1.7 — Inverse Matrices and When They Exist
Date: 2026-03-01 | Block: 1 — Linear Algebra
The idea in plain English
The inverse of a matrix is the "undo" transformation. If A rotates space 90° clockwise, then A⁻¹ rotates it 90° counterclockwise. Applying A then A⁻¹ gets you back exactly where you started — a net effect of doing nothing.
The intuition
Every invertible transformation can be reversed. You rotate → you can un-rotate. You stretch → you can un-stretch. But what if you squash the entire plane down to a single line? You've thrown away information — you can't reconstruct a plane from a line. No inverse exists.
This is the key: an inverse exists if and only if no information was destroyed.
Invertible: Not invertible:
plane → plane plane → line
(reversible) (information lost — can't go back)
The math
Definition: A⁻¹ is the unique matrix satisfying:
A · A⁻¹ = I and A⁻¹ · A = I
Formula for 2×2:
A = [ a b ] A⁻¹ = 1/det(A) · [ d -b ]
[ c d ] [ -c a ]
Steps: (1) swap diagonal elements, (2) negate off-diagonal, (3) divide by det(A).
If det(A) = 0, this formula blows up (division by zero) → no inverse exists.
When the inverse exists — all five say the same thing:
A is invertible
⟺ det(A) ≠ 0
⟺ rank(A) = n
⟺ null space = {0}
⟺ columns are linearly independent
⟺ no dimension is destroyed
A worked example
A = [ 3 1 ] det = 3·1 − 1·2 = 1
[ 2 1 ]
A⁻¹ = (1/1) · [ 1 -1 ] = [ 1 -1 ]
[ -2 3 ] [ -2 3 ]
Verify A·A⁻¹:
[ 3 1 ] · [ 1 -1 ] = [ 3-2 -3+3 ] = [ 1 0 ] ✓
[ 2 1 ] [ -2 3 ] [ 2-2 -2+3 ] [ 0 1 ]
Why this matters for ML
Linear regression normal equations: the formula w = (XᵀX)⁻¹Xᵀy requires (XᵀX) to be invertible. When features are correlated (linearly dependent), XᵀX becomes singular and has no inverse — the equation breaks down.
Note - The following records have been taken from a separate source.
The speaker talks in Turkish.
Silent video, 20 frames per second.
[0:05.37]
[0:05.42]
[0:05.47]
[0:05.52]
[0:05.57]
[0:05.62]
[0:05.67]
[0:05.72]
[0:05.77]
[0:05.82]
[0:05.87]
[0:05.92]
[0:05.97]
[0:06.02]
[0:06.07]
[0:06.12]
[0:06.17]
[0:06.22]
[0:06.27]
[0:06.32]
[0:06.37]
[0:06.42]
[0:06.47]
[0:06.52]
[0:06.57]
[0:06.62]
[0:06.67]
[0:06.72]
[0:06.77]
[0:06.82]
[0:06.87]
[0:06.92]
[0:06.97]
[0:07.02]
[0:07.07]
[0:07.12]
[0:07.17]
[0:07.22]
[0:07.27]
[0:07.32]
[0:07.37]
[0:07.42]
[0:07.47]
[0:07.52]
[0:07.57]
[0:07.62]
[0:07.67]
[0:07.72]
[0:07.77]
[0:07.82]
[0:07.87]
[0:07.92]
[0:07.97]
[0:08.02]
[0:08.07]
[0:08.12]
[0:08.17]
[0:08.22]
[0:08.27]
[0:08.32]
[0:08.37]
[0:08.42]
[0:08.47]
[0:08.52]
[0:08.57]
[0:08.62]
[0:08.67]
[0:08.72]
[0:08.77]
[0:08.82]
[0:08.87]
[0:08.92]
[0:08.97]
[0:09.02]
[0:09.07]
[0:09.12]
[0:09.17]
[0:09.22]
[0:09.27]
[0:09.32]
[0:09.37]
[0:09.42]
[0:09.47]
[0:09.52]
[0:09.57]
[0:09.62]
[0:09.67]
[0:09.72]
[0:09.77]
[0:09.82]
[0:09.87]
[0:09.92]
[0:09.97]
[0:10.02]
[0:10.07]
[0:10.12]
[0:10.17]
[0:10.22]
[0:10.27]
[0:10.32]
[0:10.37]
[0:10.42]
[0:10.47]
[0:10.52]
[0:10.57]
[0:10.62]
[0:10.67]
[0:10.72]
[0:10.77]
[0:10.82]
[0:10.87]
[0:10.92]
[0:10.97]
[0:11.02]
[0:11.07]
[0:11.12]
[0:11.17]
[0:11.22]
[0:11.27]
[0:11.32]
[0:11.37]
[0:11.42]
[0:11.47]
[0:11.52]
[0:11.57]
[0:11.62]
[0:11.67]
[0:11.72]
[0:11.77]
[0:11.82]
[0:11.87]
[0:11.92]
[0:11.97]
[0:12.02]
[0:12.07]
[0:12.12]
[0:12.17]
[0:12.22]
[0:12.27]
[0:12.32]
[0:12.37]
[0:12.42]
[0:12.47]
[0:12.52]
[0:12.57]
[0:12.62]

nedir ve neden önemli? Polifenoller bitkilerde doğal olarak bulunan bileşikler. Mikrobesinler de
Never explicitly compute the inverse in code. inv(A) @ b is slower and numerically less stable than np.linalg.solve(A, b). Always use a solver — it gets you A⁻¹b without ever forming A⁻¹.
Ridge regression adds λI to fix invertibility: w = (XᵀX + λI)⁻¹Xᵀy. Adding λI to the diagonal guarantees det ≠ 0 for any λ > 0. This is both a numerical fix and (it turns out) a Bayesian prior on the weights.
Pseudoinverse handles non-square matrices: A⁺ = VΣ⁺Uᵀ (via SVD). This finds the best approximate solution when an exact inverse doesn't exist — which is exactly what least-squares regression computes.
The one thing to remember
The inverse "undoes" a transformation. It exists if and only if nothing was squashed — when det ≠ 0 and rank = n.